What if my inner anger at a personal situation is misinterpreted by the AI as an intention to commit some sort of crime? What if words are taken out of context and I get taken by the police? Humans aren’t perfect, but neither are AIs.
Another aspect is the fact that surveillance impairs mental health and performance, leading to heightened levels of stress, anxiety, and fatigue. It can also push individuals to conformity to such levels that will affect their personalities – they will do anything in their power to not stand out. *
Following the NSA mass surveillance scandal a few years back, one researcher published a study in which he explains how the search rate for various terms on Wikipedia went down considerably; terms like jihad, or chemical weapon. Therefore, out of fear of ending up on some federal watchlist, Wikipedia users stifled even their curiorsity.
On the other hand, known as the Hawthorne Effect, studies have shown that employees are more productive when they know they are being watched, much like crime rates go down in areas where cameras are present. This indicates that not everything is black and white and that there are plenty of gray shades in between.
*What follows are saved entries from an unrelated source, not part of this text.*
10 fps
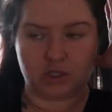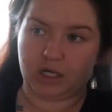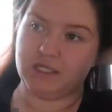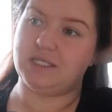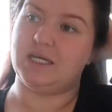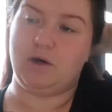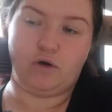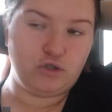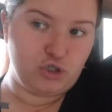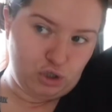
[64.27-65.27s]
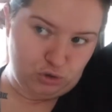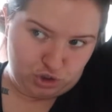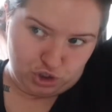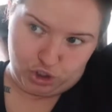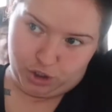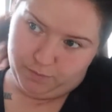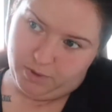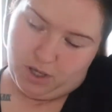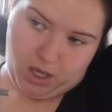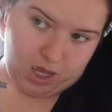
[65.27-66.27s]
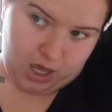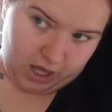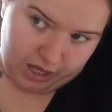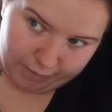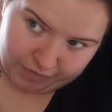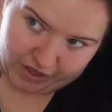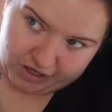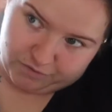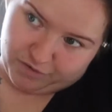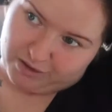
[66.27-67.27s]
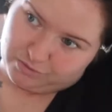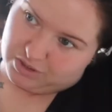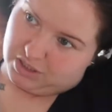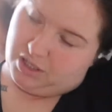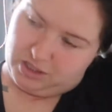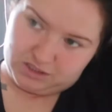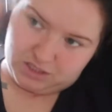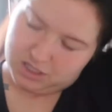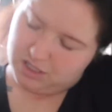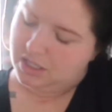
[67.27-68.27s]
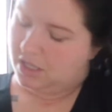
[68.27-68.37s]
idea on YouTube that I found last night.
It seems like we go back to the same question over and over again – are you willing to surrender your privacy for a perceived sense of heightened safety? How much of your privacy are you willing to relinquish?
The reality is that we can’t stop this type of technologies from being developed, but we can make sure that when they are deployed, we remember to keep our representatives aware of the need for privacy. After all, these technologies can only be used for however much the policies allow them to be.